Il problema: i redditi agricoli stagnanti stanno causando reali perdite di potere d'acquisto per le famiglie di agricoltori, soprattutto per quelle che operano in aziende agricole convenzionali. Anche l'espansione o l'intensificazione della produzione non risolve il problema, ma si limita a posticipare di qualche anno il punto critico. L'espansione della produzione, già possibile solo in località favorevoli, porta a una maggiore dipendenza dall'industria meccanica a causa del crescente carico di lavoro, mentre l'intensificazione mette a dura prova il rapporto tra natura e agricoltura. Entrambi gli aspetti sono diametralmente opposti alla maggior parte dei megatrend sociali e alle sfide del cambiamento climatico. Le aziende agricole biologiche hanno evitato con successo questo problema, ma a quelle convenzionali non è ancora stata offerta un'adeguata strategia di uscita.

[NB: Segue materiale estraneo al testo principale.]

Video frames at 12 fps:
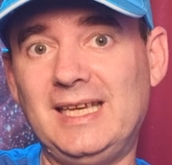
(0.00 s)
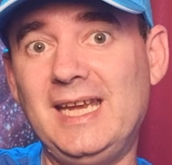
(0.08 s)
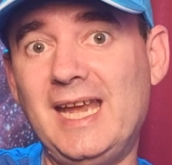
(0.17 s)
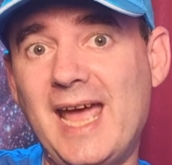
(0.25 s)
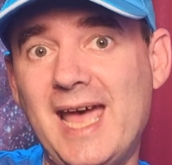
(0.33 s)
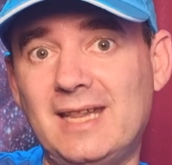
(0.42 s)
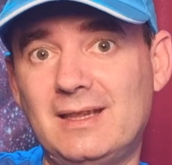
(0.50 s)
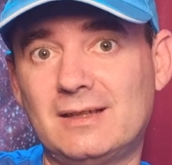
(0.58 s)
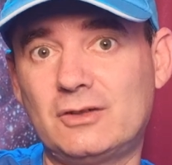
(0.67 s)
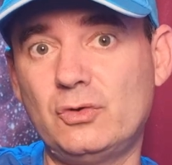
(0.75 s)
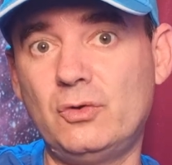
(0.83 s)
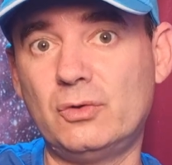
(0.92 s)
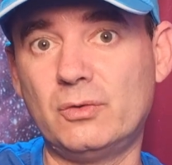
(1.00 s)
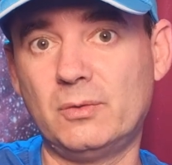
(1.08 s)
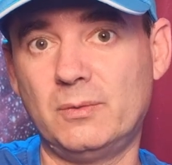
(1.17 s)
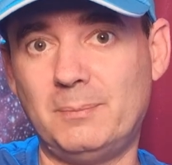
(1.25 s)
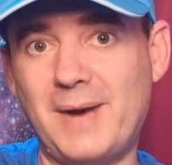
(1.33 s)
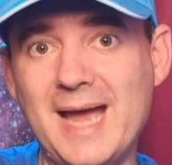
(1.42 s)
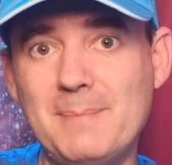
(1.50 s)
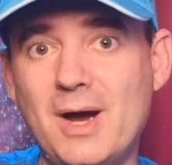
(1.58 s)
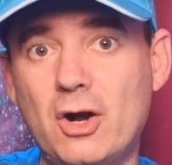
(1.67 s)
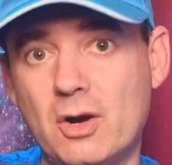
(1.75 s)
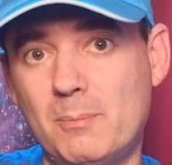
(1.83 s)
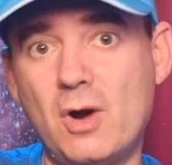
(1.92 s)
he had to buy
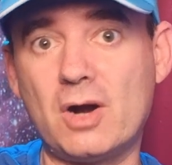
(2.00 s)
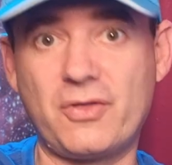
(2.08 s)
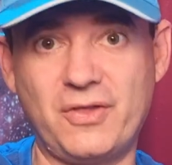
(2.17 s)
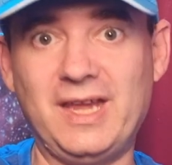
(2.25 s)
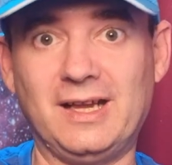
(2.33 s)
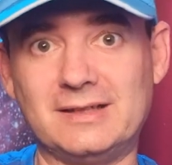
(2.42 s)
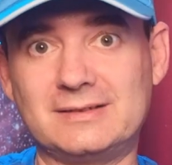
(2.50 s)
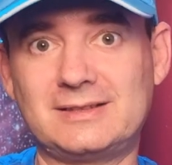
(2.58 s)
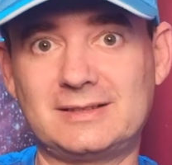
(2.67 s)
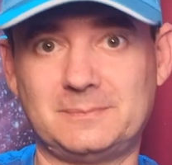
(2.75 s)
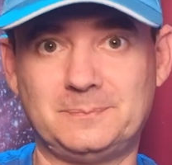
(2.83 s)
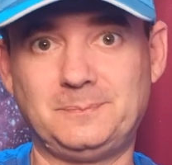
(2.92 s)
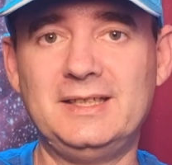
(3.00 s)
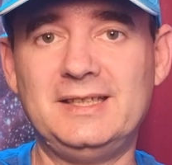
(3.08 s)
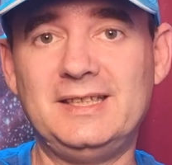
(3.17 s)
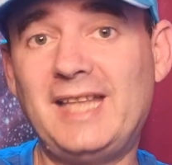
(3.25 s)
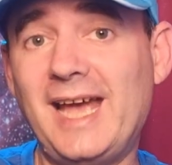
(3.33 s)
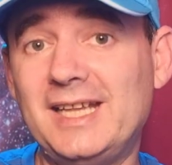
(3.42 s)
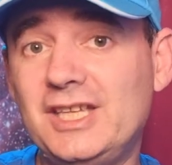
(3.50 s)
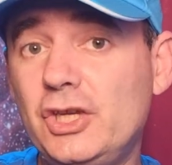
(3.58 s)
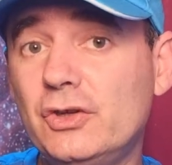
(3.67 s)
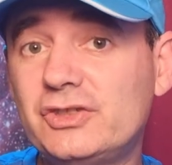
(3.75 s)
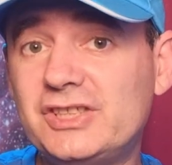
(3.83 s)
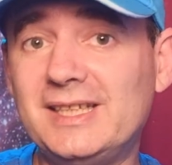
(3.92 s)
more, more things than
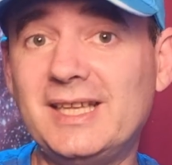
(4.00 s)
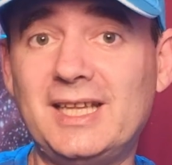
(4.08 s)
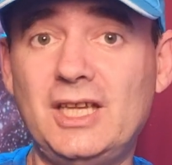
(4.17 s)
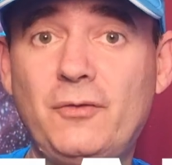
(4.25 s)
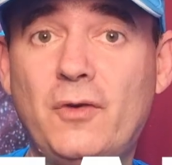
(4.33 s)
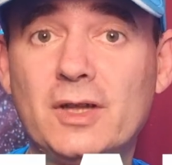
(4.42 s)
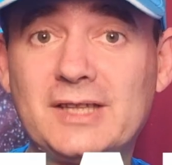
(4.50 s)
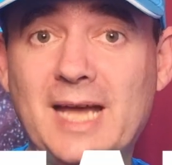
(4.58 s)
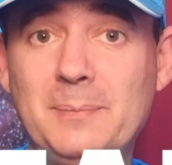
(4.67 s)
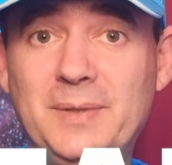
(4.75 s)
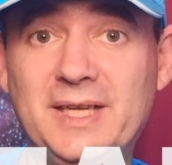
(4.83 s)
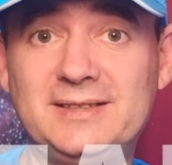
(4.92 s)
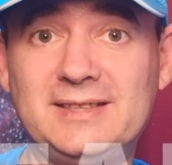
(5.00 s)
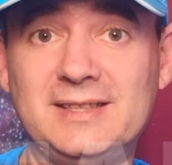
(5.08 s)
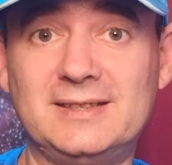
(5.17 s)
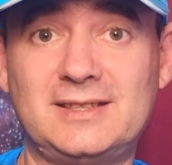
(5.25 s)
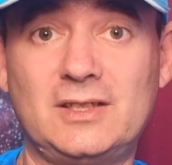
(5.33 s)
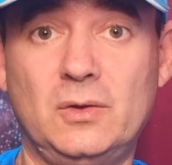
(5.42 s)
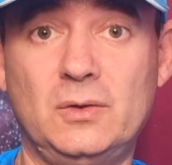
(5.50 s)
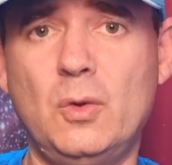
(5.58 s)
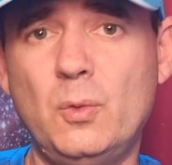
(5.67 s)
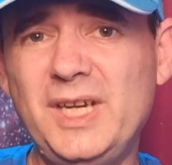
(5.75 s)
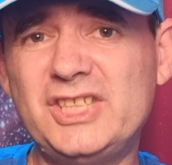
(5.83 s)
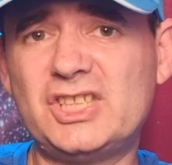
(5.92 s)
using the default eyepieces,
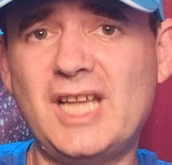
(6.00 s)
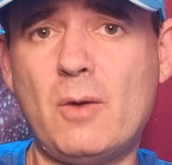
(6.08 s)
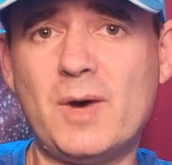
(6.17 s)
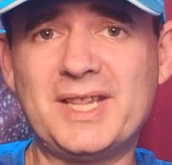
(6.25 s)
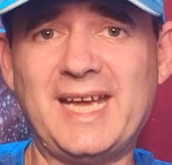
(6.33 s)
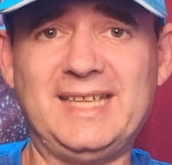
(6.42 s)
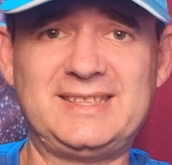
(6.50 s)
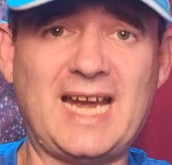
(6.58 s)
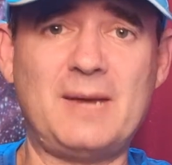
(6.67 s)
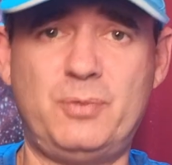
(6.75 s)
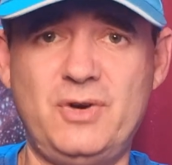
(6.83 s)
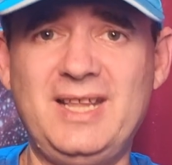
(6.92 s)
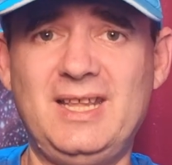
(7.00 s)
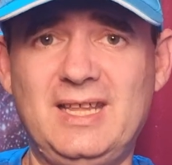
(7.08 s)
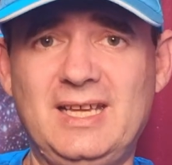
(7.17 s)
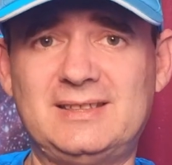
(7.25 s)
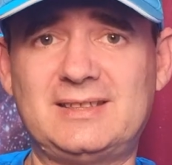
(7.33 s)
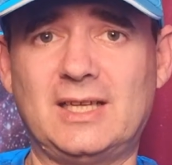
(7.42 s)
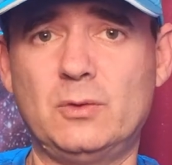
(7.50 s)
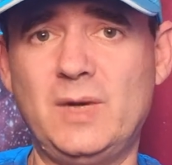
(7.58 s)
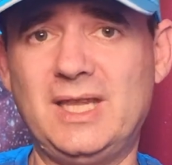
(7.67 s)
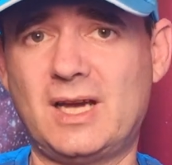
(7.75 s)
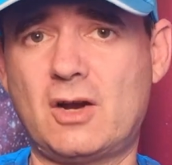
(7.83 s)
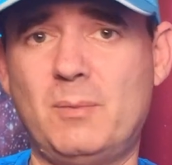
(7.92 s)
which nowadays are pretty decent
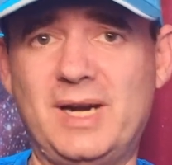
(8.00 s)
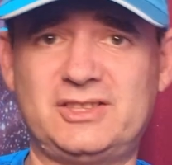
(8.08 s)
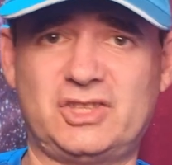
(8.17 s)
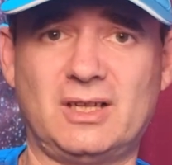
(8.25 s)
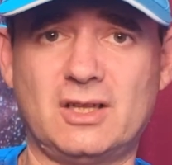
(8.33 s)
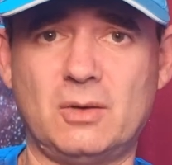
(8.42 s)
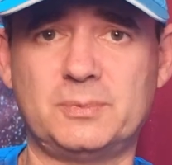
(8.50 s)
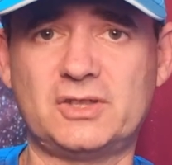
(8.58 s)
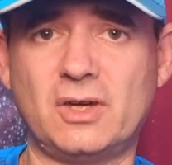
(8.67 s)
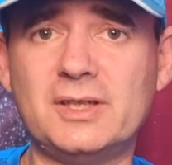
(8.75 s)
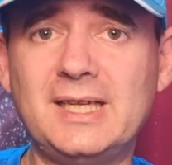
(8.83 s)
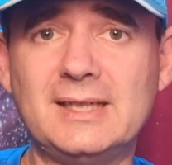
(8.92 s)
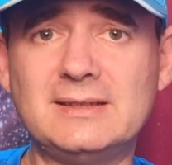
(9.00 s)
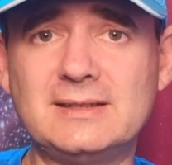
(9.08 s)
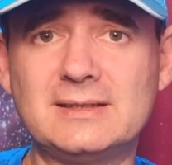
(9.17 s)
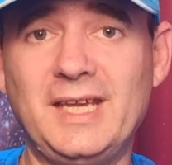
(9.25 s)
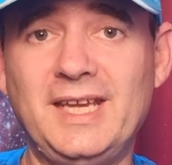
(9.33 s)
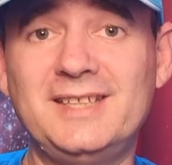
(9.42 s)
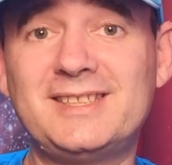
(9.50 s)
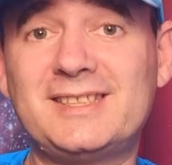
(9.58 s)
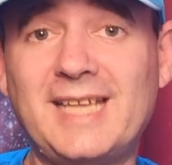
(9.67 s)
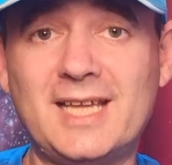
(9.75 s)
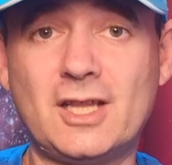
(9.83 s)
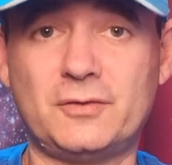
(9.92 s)
with the commercial Dobsonians.
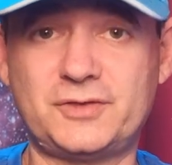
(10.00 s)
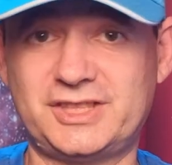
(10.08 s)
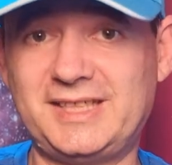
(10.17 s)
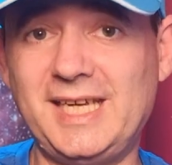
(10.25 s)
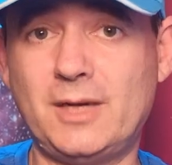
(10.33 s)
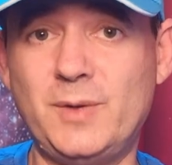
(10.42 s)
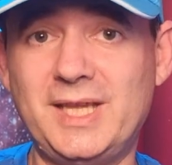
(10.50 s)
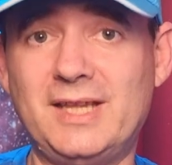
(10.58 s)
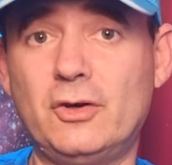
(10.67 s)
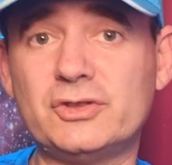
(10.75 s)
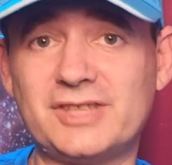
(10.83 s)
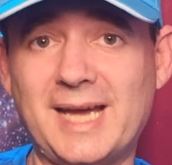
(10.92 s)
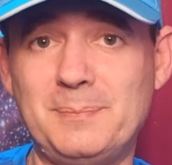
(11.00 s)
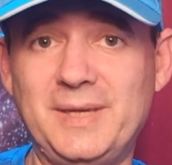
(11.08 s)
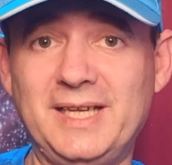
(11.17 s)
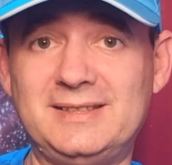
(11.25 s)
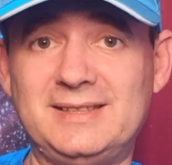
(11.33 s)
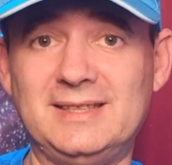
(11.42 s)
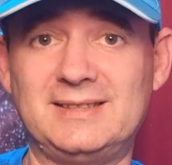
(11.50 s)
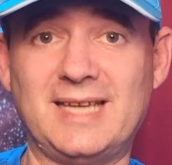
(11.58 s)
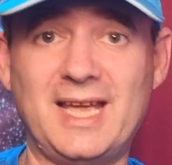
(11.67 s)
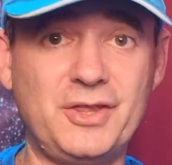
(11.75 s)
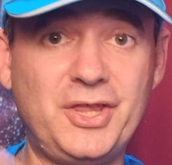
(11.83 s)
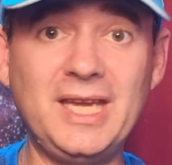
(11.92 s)
Instead of stick with those eyepieces
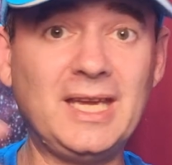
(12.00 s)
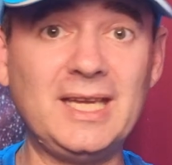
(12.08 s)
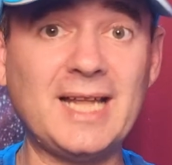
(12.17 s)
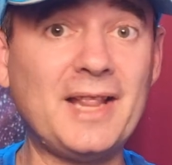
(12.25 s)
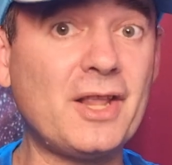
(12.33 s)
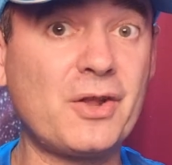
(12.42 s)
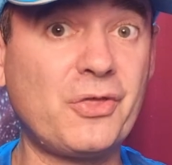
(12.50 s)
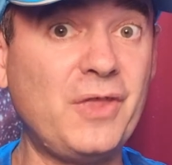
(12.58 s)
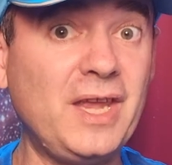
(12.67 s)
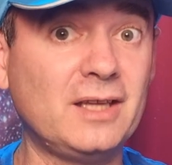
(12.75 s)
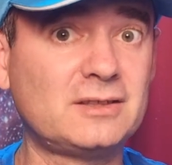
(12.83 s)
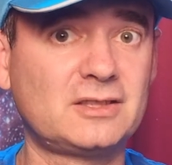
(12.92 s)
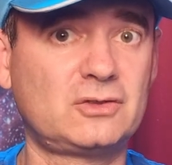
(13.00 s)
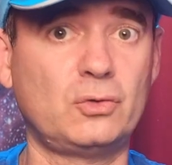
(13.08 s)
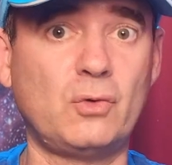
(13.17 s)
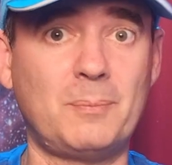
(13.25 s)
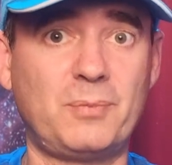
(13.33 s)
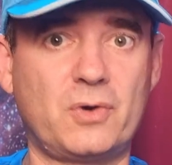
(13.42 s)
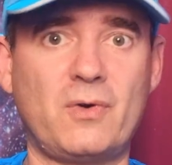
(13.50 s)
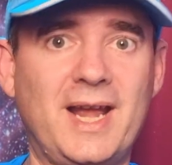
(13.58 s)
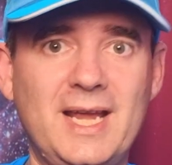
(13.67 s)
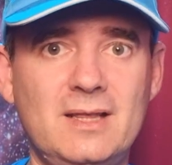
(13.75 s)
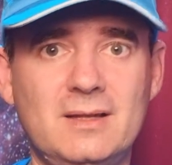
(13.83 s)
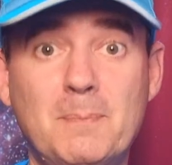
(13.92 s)
and think in other things to
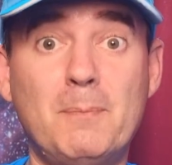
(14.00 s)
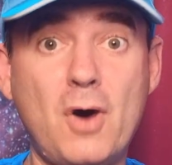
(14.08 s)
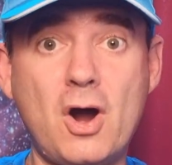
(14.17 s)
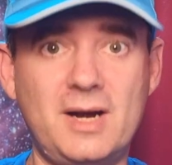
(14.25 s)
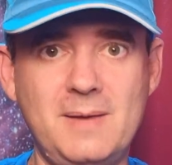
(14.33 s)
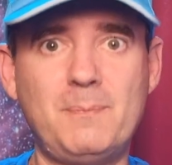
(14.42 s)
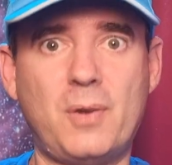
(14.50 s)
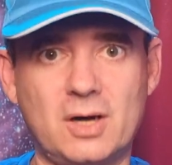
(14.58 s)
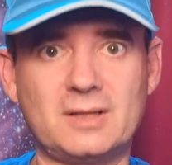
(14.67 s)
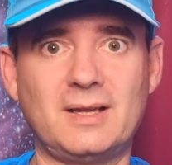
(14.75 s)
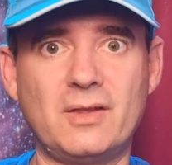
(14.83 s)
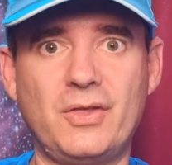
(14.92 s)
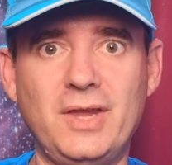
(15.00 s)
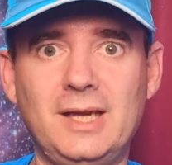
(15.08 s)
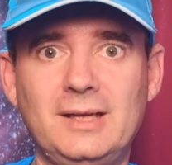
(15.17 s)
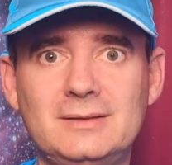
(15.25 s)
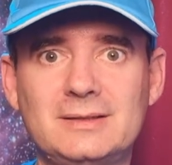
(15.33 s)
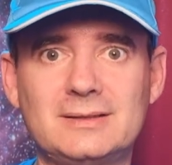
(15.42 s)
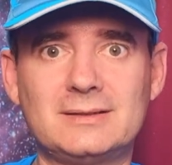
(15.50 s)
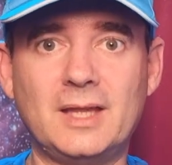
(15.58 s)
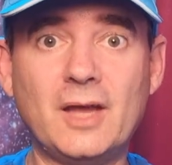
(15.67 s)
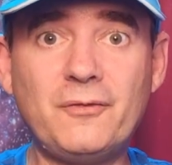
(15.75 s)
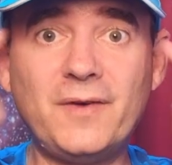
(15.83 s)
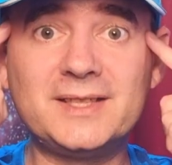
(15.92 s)
upgrade, more important things,
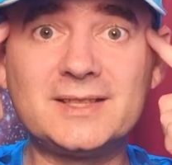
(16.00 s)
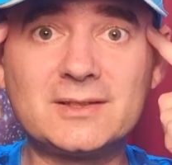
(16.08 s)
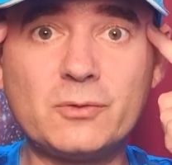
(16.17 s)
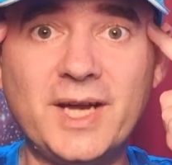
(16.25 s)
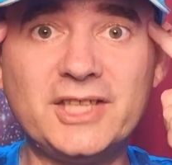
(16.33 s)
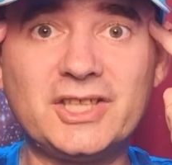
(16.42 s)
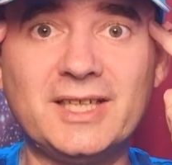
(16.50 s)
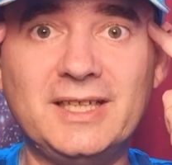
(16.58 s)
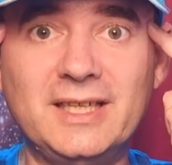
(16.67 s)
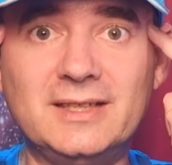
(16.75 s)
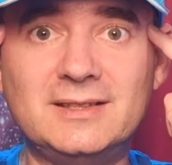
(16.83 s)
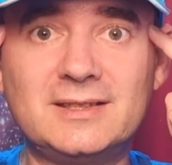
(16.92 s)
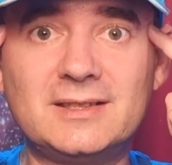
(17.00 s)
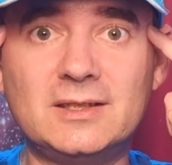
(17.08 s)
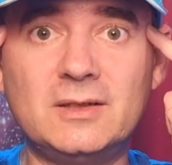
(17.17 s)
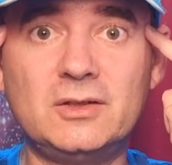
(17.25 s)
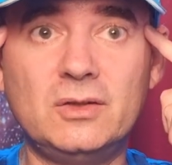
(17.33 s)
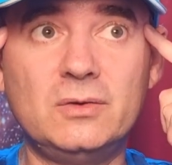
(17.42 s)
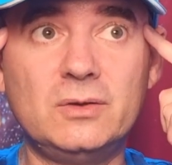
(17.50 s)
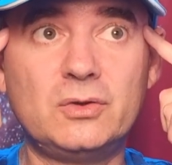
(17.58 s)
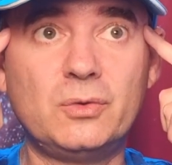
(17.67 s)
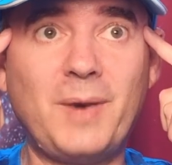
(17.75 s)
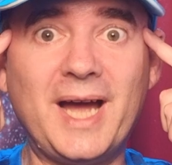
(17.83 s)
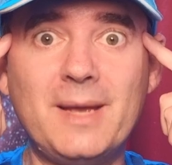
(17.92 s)
the first question is,
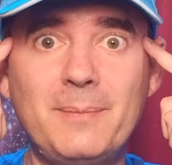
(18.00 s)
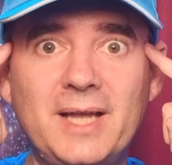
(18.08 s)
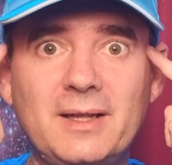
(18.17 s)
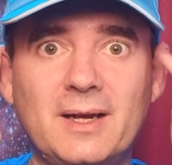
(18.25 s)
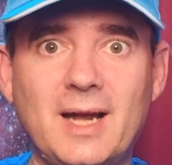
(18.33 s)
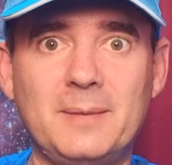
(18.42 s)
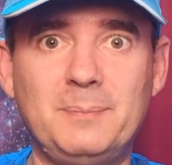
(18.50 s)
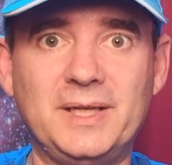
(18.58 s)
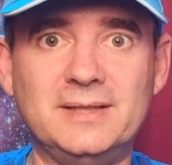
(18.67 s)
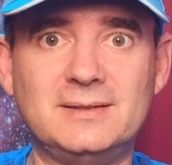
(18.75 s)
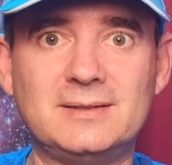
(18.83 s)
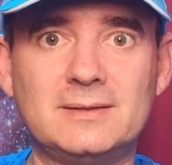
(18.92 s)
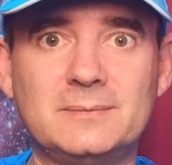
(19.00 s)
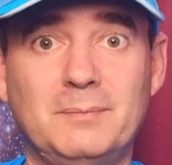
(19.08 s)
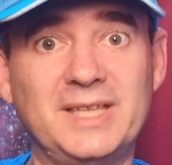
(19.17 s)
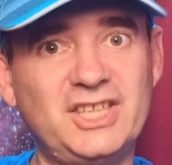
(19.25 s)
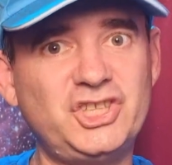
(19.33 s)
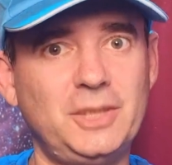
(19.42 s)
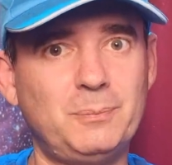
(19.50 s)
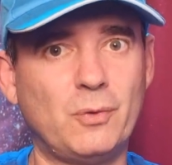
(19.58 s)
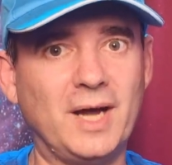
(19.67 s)
to buy a better eyepiece, but a cheap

Senza interventi, i fatti indicano prevedibilmente la fine dell'azienda agricola convenzionale a conduzione familiare in Austria.
La proposta: l'agricoltura convenzionale, coinvolgendo l'intera filiera, torna alle radici delle buone pratiche agricole. Questo approccio allinea i suoi obiettivi prestazionali al potenziale del luogo e ottimizza la produzione utilizzando le risorse naturali. Mangimi, fertilizzanti e pesticidi non vengono utilizzati per aumentare la resa, ma piuttosto per supportare i principi stabilizzanti e protettivi della produzione integrata. Le principali questioni sociali ampliano il campo d'azione. Questo documento descrive nove misure per posizionare le aziende agricole convenzionali all'interno di un'agricoltura appropriata al sito e cinque ulteriori serie di misure per l'ancoraggio istituzionale, la determinazione dei prezzi e il modello di sussidi.
Il gruppo degli autori auspica una discussione ampia ma mirata sulla bozza in ambito agricolo, economico, politico e sociale.